In an unprecedented collaboration, Greenpeace, the international
environmental organization, and the Independent Media Centers (IMC), a
communications and media network of activists and amateur journalists, are
teaming up to report and broadcast live from the 4th Ministerial Meeting of
the World Trade Organization (WTO) in Doha, Qatar.

The project plans to Webcast at least one hour of English programming daily
during the WTO meeting, more if possible, looped for 24-hour access. (On
November 9, tune in at: www.greenpeace.org or www.indymedia.org.) Plans for
Arabic programming are also in the works. The origin of the "broadcasts"
will be the Greenpeace ship Rainbow Warrior, as it is docked in Doha, Qatar
during the WTO meeting.

The IMC, also known as Indymedia, was founded in Seattle in 1999 to cover
the protests at the World Trade Organization Summit. With 80 sites now in
more than 50 cities worldwide, the IMC has grown out of proportion to
anything its founders had anticipated. This partnership with Greenpeace is
the most recent step in the dramatic history of Indymedia and the road it
has taken since Seattle.

Reporting from the inside Anuradha Mittal , Co-Director of Food First, is
in Doha attending the WTO Conference and representing the voices of people
from developing nations.

I arrived in Doha yesterday at 10 pm and was taken directly to the Ritz
Carlton hotel. The skeleton U.S. delegation had reduced from over 200 in
number to some 45-50 delegates, as the delgates took the option of not
attending given the security concerns. The Congressional delegation and
even the Secretary of Commerce and Agriculture had opted out. This resulted
in the USTR inviting US NGOs and the press to stay at the fancy Ritz
Carlton to fill the rooms.

This morning was the security briefing for the US delegates. Once they
realized that I am an Indian national, I was unceremoniusly escorted out of
the room. The USTR representative that had called the Food First office to
invite me to stay at the Ritz exclaimed, "I had no idea that you are not a
US citizen." The others were given a security briefing including an
emeregency cell phone in case they had to be evacuated.
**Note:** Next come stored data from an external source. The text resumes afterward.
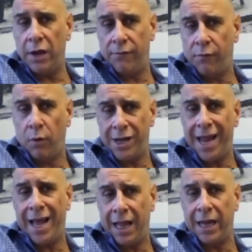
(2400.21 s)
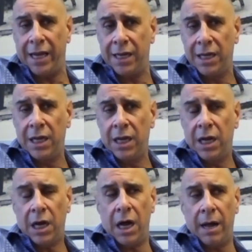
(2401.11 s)
for talent.
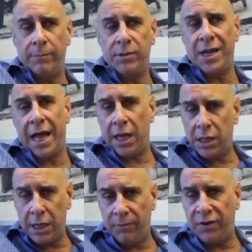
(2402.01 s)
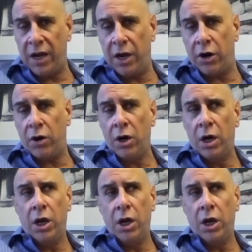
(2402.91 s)
Talent comes here.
At the inaugural session, Mike Moore, the Director General of the WTO
proclaimed, "The transparency and inclusiveness, which is to say the
legitimacy, of the Geneva process has been universally acknowledged." He
credited Chairman Stuart Harbinson and ambassadors and delegates in Geneva,
who he said have worked in an open process, marked by honor, integrity and
good humor. This contrasted sharply with what the delegate from Ghana based
in Geneva, Lawrence Yaw Sae-Brawusi said to me. As we talked during our
flight from Bahrain to Doha, he explained to me that since Seattle there
had been a change in process. "It was more accountable, open and
democratic. But the way the final draft was presented by Harbinson, it
completed violated the spirit of the whole process. All the praise that has
been showered on him is now wasted. The process needs guidelines of
engagement by the Third World countries and cannot depend on the
benevolence of chairpersons like Harbinson."

Message from Kofi Annan to the inaugural session claimed that since Sept.
11, the world has two choices: First, a mutually destructive clash of
civilizations or second, a world united through a global economy. As the
economic heads meet to discuss international economy, they do so without
discussing international politics. They are like ostriches with their heads
in the sand who are not acknowledging the ongoing war in Afghanistan. They
do so without acknowledging the Third Choice--not Tony Blair's Third Way,
but a choice based on viable alternatives that the international civil
society has offered that make the possibility of a better world a reality.